Your job with the data below is to output exactly the lines from the one holding "[6:34.84-6:35.44]" down to the one holding "[00:00:00.60 to 00:00:00.80]", both included, and no others.

BEGIN Extracted material

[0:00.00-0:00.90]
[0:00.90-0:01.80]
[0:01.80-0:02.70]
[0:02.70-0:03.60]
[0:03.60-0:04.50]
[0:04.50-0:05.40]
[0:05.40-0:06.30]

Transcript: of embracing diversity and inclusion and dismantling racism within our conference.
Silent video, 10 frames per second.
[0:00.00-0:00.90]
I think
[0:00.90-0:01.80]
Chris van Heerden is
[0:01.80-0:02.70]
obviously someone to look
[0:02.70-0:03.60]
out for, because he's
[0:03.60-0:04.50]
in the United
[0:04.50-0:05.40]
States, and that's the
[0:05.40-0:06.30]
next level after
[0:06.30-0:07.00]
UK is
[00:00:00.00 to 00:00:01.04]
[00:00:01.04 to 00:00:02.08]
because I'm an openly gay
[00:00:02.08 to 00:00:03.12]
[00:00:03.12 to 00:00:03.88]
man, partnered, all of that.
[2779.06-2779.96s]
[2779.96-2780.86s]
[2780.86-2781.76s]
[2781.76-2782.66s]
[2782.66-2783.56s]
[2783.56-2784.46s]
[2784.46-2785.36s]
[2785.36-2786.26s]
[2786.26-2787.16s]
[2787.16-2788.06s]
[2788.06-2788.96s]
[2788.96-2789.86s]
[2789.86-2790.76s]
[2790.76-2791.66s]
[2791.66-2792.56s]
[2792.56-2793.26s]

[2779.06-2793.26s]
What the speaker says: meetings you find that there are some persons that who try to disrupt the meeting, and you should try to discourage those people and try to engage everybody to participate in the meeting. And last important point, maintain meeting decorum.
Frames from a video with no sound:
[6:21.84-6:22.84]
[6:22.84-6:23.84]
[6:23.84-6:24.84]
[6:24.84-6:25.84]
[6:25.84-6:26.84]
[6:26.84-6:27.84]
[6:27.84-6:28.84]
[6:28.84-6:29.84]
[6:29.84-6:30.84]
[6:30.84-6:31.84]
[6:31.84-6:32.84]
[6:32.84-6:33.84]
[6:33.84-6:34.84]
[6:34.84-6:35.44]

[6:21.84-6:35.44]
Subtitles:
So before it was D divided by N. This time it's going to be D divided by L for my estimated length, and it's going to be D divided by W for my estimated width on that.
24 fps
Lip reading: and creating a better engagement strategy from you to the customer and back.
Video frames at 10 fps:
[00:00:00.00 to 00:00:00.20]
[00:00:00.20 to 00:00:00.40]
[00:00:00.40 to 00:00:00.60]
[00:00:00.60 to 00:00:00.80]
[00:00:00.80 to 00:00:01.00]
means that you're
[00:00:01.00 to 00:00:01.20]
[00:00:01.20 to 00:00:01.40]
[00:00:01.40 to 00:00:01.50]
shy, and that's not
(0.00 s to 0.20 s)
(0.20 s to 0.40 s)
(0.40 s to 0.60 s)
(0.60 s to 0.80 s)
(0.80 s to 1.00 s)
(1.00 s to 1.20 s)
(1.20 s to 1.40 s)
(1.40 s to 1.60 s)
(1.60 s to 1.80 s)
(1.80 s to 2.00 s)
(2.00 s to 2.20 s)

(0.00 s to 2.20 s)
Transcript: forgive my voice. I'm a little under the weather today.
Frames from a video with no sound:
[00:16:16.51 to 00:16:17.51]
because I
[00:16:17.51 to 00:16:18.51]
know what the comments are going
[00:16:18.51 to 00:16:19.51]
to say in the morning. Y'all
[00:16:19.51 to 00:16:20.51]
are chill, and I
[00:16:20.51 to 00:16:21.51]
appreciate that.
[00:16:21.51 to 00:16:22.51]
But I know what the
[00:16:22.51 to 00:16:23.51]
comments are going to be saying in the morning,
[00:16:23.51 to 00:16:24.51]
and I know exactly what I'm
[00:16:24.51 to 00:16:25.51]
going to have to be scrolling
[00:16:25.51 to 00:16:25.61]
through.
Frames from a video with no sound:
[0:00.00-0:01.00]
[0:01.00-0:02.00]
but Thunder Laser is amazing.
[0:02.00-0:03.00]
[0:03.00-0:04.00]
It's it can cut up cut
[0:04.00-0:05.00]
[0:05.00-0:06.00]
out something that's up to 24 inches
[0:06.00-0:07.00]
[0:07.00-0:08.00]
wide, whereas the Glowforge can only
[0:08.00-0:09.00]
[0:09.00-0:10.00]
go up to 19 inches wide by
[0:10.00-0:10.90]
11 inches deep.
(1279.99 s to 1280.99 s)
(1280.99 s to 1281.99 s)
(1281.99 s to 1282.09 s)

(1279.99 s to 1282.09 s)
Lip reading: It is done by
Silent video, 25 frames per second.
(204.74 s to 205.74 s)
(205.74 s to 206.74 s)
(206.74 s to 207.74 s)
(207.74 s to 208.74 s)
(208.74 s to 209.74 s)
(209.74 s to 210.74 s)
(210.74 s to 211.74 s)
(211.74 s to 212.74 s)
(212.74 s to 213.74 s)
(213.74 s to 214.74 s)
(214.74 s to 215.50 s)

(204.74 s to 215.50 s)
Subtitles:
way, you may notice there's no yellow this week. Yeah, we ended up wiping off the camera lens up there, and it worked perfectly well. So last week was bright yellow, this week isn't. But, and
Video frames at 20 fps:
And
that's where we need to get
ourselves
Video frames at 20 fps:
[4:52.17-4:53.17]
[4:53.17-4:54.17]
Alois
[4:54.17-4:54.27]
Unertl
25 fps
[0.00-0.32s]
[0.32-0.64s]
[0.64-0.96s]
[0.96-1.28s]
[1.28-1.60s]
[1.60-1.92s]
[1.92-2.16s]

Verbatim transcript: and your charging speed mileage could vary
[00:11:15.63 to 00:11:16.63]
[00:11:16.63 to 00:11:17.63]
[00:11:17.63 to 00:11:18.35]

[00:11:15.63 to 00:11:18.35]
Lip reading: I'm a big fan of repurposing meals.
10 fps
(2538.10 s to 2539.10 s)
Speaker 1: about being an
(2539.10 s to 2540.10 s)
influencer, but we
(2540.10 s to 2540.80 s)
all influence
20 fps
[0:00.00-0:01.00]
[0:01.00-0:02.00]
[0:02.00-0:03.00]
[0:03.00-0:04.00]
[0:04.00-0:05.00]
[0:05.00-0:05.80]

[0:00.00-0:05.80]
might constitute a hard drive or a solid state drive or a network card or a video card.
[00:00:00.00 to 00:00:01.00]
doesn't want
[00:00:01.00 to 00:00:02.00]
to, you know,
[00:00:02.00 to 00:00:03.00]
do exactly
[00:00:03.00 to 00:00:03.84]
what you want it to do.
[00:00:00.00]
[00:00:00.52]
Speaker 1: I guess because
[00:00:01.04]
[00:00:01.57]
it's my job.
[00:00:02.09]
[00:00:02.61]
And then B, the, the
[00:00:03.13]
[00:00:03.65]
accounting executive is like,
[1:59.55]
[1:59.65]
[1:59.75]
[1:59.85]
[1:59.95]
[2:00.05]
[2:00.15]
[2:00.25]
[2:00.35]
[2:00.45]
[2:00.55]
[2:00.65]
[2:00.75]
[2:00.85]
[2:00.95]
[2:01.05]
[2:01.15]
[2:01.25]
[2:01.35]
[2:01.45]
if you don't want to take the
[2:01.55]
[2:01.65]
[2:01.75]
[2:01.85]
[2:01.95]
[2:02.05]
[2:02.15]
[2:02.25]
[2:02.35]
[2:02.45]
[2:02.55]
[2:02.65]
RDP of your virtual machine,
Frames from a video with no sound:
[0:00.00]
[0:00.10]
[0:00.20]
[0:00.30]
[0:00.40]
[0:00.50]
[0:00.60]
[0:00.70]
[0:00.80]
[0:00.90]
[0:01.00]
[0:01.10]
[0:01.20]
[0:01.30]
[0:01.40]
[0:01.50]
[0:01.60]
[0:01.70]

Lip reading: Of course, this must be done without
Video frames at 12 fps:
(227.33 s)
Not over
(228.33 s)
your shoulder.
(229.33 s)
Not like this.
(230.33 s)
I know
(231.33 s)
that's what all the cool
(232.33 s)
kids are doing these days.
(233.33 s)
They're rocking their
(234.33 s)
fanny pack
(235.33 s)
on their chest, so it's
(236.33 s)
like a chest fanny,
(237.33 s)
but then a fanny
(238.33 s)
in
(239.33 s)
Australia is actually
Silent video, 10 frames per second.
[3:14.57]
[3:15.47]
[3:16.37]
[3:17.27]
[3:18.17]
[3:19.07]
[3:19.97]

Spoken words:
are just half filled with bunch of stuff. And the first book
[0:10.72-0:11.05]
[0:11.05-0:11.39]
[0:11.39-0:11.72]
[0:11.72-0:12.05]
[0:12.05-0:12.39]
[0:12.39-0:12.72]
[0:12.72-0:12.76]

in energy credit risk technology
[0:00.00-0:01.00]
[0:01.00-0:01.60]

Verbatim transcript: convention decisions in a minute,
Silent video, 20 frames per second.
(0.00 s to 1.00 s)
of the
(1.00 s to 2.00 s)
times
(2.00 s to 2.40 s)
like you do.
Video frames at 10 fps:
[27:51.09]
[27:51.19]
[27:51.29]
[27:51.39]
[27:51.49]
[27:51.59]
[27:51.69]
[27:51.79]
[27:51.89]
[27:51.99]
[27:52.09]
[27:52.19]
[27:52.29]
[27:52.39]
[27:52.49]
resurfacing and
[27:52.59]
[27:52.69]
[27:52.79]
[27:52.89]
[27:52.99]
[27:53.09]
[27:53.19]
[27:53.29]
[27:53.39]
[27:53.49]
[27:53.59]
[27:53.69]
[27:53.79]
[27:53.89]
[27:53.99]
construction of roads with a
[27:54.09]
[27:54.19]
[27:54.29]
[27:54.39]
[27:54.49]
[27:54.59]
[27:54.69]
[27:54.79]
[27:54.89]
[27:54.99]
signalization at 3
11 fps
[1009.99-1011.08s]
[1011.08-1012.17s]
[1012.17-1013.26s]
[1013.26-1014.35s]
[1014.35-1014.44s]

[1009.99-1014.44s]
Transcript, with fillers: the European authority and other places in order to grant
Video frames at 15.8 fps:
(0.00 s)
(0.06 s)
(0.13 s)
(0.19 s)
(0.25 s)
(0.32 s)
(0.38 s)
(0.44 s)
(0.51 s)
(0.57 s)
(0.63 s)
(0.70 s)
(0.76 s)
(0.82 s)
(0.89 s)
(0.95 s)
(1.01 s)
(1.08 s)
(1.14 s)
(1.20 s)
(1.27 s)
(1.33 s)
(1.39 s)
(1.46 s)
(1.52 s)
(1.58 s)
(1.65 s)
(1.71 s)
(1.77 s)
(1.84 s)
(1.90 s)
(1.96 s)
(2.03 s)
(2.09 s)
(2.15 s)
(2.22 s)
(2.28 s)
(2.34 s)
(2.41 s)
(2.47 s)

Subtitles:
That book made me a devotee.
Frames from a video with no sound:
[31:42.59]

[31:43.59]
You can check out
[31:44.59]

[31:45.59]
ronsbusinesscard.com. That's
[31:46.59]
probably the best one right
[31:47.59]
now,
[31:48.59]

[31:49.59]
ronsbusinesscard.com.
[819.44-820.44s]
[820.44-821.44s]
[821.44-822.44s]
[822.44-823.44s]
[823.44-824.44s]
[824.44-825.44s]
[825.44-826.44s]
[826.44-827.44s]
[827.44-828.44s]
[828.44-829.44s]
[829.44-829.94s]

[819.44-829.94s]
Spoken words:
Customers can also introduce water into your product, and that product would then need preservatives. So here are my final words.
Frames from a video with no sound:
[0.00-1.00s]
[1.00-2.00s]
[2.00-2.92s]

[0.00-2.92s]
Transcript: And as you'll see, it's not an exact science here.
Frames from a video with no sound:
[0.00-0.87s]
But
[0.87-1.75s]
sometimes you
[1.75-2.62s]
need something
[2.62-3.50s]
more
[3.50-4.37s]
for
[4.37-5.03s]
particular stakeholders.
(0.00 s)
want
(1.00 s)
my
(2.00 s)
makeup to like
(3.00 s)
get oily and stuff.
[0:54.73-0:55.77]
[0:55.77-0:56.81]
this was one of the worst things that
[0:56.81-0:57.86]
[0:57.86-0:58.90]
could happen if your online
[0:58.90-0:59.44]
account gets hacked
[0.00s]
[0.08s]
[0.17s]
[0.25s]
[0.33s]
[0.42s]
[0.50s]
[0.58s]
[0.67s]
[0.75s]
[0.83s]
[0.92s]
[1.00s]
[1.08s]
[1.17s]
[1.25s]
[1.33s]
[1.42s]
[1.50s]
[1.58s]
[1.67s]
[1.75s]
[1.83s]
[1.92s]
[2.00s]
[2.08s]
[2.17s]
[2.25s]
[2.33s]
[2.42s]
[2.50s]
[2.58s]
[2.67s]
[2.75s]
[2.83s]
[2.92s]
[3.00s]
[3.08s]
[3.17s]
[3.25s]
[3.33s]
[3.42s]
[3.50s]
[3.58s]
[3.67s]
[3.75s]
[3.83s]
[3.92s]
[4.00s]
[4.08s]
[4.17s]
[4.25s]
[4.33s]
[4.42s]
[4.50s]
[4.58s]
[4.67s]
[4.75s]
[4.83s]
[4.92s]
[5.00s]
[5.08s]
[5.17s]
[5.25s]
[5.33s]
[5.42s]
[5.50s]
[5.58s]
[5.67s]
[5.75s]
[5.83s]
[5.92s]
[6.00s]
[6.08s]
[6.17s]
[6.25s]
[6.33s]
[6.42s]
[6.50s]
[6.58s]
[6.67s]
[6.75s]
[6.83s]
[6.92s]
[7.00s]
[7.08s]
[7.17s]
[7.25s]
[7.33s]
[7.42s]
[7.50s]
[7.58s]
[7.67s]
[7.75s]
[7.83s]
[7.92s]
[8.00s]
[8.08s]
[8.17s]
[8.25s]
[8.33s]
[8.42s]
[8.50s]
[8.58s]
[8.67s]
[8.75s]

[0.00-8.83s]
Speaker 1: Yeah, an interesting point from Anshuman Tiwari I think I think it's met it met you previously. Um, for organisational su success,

END Extracted material

→ **Exercise solution**:
[6:34.84-6:35.44]

[6:21.84-6:35.44]
Subtitles:
So before it was D divided by N. This time it's going to be D divided by L for my estimated length, and it's going to be D divided by W for my estimated width on that.
24 fps
Lip reading: and creating a better engagement strategy from you to the customer and back.
Video frames at 10 fps:
[00:00:00.00 to 00:00:00.20]
[00:00:00.20 to 00:00:00.40]
[00:00:00.40 to 00:00:00.60]
[00:00:00.60 to 00:00:00.80]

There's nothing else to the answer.